“I was pushing for something Rock ‘n’ Roll ,”says McCormack of his
shaggy professor look on his new series Perception

Eric McCormack stars as a college professor who helps solve crimes in Perception (premiering Wednesday night at 9 p.m. on Bravo).
The Toronto native was back in his hometown last week when I interviewed him for a piece on the new crime drama, which has already been picked up for a second season Stateside on TNT. The story ran on The Canadian Press newswire and details how perception is reality on TV these days, with L.A. standing in for Chicago as the setting of this series. You can jump to that story here.

“Crime is not his job, he’s a teacher,” said McCormack. “I love that. For that reason alone he’s a fish out of water in a crime scene.”
Still, that’s hardly unique on TV these days. Castle is an author-turned-crime fighter. The Mentalist is a psychic-turned-crime fighter. Dexter is,  well, a psycho-turned-crime fighter.
The twist with McCormack’s college neuroscience professor is that he suffers from paranoid Schizophrenia, a condition which leads to hallucinations that somehow give him insights into crime scenes. 
McCormack was loath to label this a “special power.” It is a mental disorder, he acknowledges. He doesn’t want anybody to think he or the show is making light of the condition.
He does say, however, that there is a nickname given to this kind of cop show genre: the “defective detective.”
Which made me laugh. Years ago, back when there was a MacLean Hunter Cable TV operating out of Etobicoke, me and some buddies with too much time on our hands created a little video comedy series called Etobichannel. It was basically a no-budget, student-made rip-off of SCTV. It ran from 1981-85 on community access in Etobicoke and parts of the GTA.
Ted Head: the original “defective detective”
One of the segments of the show was Ted Head: Defective Detective, played by future CP24 and CBC NN biz anchor B.J. Del Conte.
Ted’s handicap was pretty severe: he had no body. Not, “NOOOOBODY,” as Mel Lastman would say–NO BODY.
He would try to bully crooks into giving up, but his threats to tear them limb from limb seemed pretty lame considering he had no limbs.
We’d shoot action scenes by putting a rubber face mask on a football, slapping on Ted’s trademark fedora and kicking the head around while adding plenty of sound effects later. Andy Tough shot it and B.J. and Globe and Mail TV columnist Andy Ryan wrote it.

Since there’s a whole defective detective genre now, maybe its time to bring Ted back. He’s older and presumably wiser. Maybe he’s a Creative Head by now, or on CBC’s “At Issue” panel as a talking head.
A Ted Head revival may have to wait until somebody can find a machine that transfers 3/4-inch videotapes.

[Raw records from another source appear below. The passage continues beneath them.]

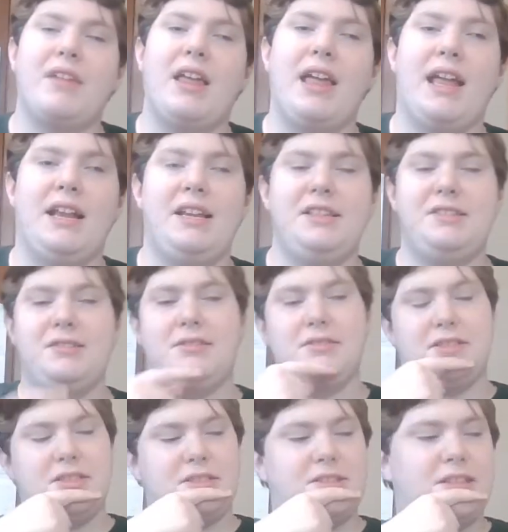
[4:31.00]
And
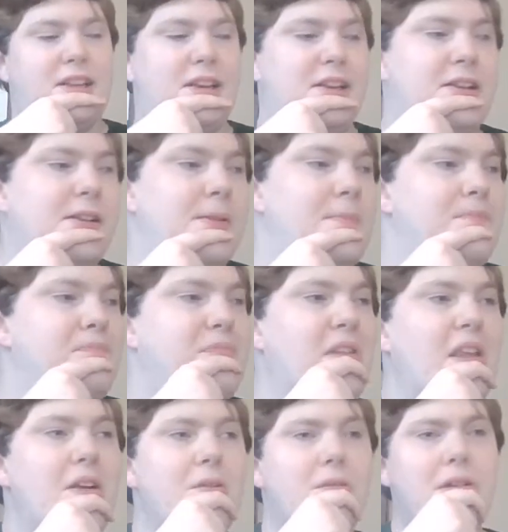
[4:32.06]
Izuku's just like,
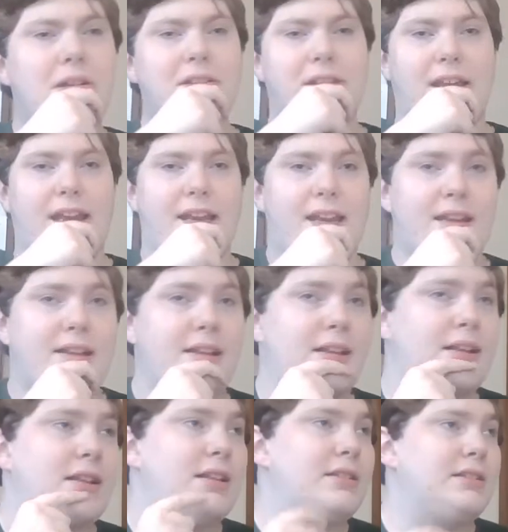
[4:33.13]
well then,
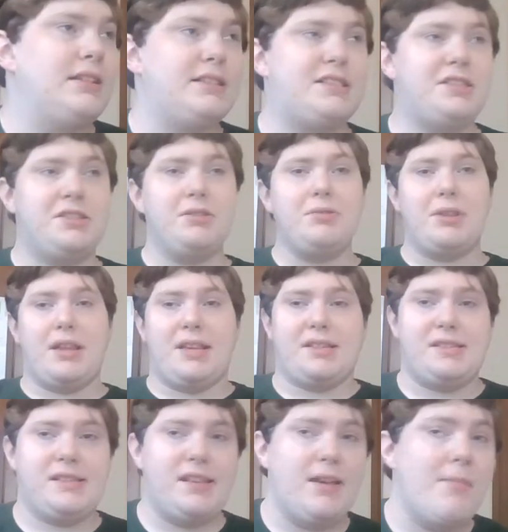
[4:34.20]
let's do
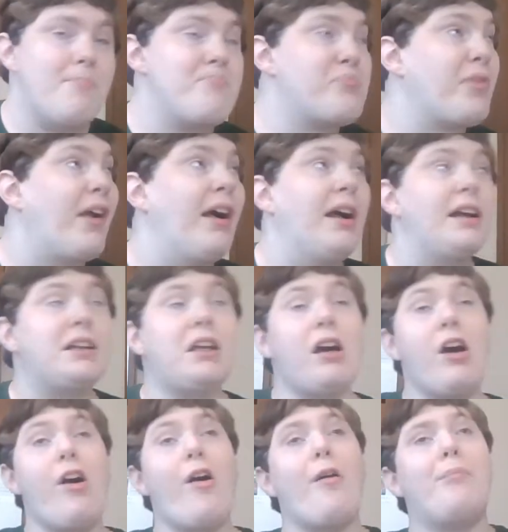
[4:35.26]
this.
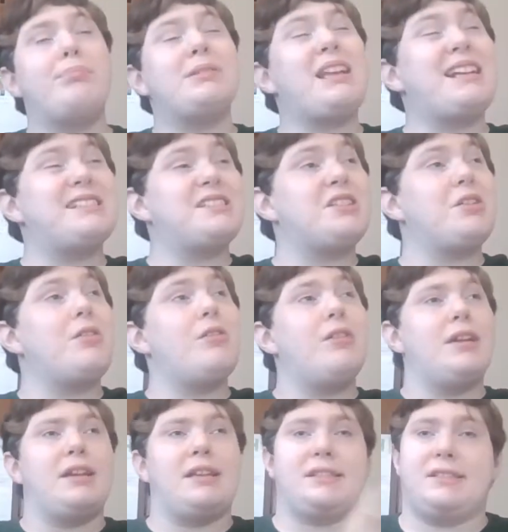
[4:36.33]
Go,
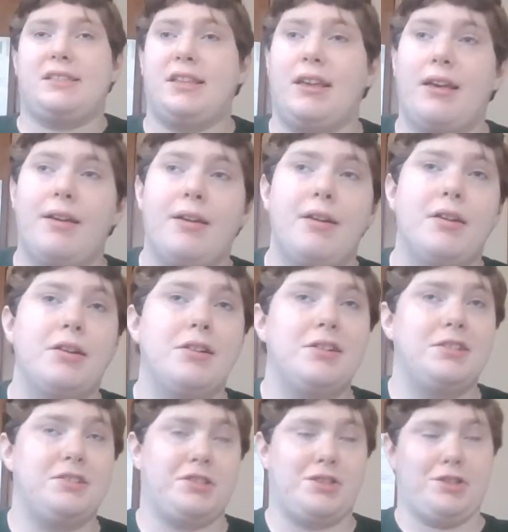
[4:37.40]
Blastoise!
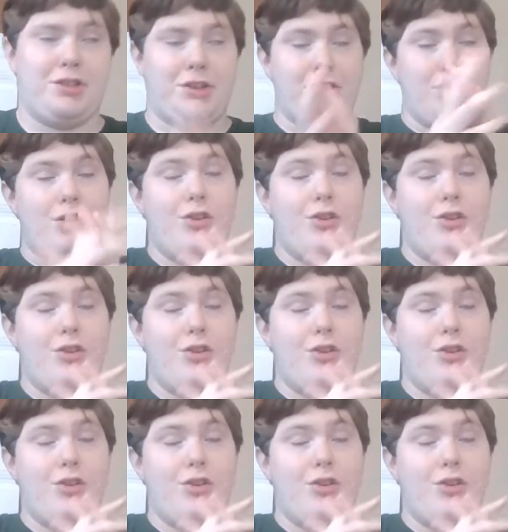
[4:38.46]
I was like,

Until then, check out McCormack’s more capable crime solver, tonight on Bravo.
Speaking of Etobichannel, I asked McCormack if he had seen his old Will & Grace pal Sean Hayes’ spot-on impersonation of Larry Fine in the Farley Brothers’ Three Stooges movie this summer. I expected him to say, “Sointenly,” but McCormack said he had not. “Why I outta…,” I protested.
McCormack felt bad for about a second and then pointed out that Hayes never saw any of his 140 performances this season in The Best Man on Broadway, “so F– him, we’re even!”

1 Comment

  1. Perception does seem to fit into that becomes-an-honourary-cop sub-genre made so well known by that other Canadian duo on US tv. Nathan Fillion and Stana Katic meet Eric McCormack and Kelly Rowan. Then there is The Listener who started off as a paramedic. And of course who can forget Sherlock Holmes. Then there is Miss Fisher’s Murder Mysteries but she is more a pain the butt for the actual cop in that show. Then there are the Breakout Kings. A show with a cop who works with someone not-a-cop is hardly a fish-out-of-water on tv these days.

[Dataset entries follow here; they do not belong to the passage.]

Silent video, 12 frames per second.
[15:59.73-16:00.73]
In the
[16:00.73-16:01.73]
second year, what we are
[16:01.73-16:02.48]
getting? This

    A neuroscience professor who suffers from paranoid Schizophrenia alone could be an interesting show. It could also be highly offensive. That the character acknowledges his condition and is able to manage it and be a net-positive in society might have people realise that not everyone needs a lot of meds and to be locked up for the rest of their lives. And of course not everyone will end up a world famous scientist.

    I wish Bravo had the show on closer to when it was on TNT. I wish TNT hadn’t held off showing it until the summer. Most, and maybe all, of the episodes were made last year.

    Do you have to censor quotations on Blogspot or is that just your own preference? Is that part of the threshold for not having an “adult content, do you wish to continue” notice?

    As for your defective detective show, i am curious how you got a disembodied head in what i am guessing is not an animated show on a zero-budget some 30 years ago.